Off topic: Randy I'll fish with anybody and drink a beverage with most. Anyime you want to come in the spring just let me know. I have 20ft boat that fishes 3/4 comfortably. Its miserable out in the gulf right now. Water temperature inshore is in the 90's with no wind, fish are scattered.

I guess I could endure the blistering heat, suck it up and throw a bucket of spiders on board to prove my manhood. Then again maybe not! -Just joking Vernon.


----------



## Bubba_1122 (Aug 23, 2005)

Treat the blind with spray on Permanone (think that's what it's called). 

Odorless, and will keep insects off up to 2 weeks. 

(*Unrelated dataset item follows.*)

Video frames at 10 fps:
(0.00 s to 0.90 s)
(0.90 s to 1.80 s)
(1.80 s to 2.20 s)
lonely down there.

Spray the blind when you leave it.


----------



## CheapSeats (Aug 24, 2005)

Bubba, where can I get some of that Permanone? Hellmart or Lowes?


----------



## Randy (Aug 24, 2005)

CheapSeats said:
			
		

> Bubba, where can I get some of that Permanone? Hellmart or Lowes?

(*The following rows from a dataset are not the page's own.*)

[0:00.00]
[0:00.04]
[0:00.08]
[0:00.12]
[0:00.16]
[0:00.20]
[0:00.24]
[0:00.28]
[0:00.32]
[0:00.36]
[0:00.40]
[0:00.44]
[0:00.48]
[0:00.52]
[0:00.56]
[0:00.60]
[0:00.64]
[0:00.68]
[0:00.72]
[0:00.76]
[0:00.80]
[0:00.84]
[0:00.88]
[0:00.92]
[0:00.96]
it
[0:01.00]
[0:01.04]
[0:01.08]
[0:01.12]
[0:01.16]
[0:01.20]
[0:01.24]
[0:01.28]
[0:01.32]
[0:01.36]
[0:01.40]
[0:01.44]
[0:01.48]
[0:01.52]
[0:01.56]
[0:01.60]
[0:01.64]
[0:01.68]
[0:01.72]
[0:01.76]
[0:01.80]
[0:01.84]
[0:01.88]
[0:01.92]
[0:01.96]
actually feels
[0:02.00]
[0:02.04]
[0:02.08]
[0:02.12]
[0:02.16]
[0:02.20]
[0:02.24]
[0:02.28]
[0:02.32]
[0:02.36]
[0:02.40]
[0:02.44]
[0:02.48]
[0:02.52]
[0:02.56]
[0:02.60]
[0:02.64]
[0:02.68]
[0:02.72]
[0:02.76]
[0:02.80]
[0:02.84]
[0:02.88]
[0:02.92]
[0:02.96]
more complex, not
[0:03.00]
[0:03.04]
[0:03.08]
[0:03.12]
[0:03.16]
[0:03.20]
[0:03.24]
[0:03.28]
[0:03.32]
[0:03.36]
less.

Wally World carries it.  Just make sure you spry it and then give the area time to ventilate.  You do not want to breath this stuff in.


----------



## Bubba_1122 (Aug 26, 2005)

They say it lasts up to 2 weeks. That's why I'd spray it when I left. 

I've also seen it at Wally World - I think in the camping section.


----------



## CheapSeats (Aug 26, 2005)

Thanks for the replies!


----------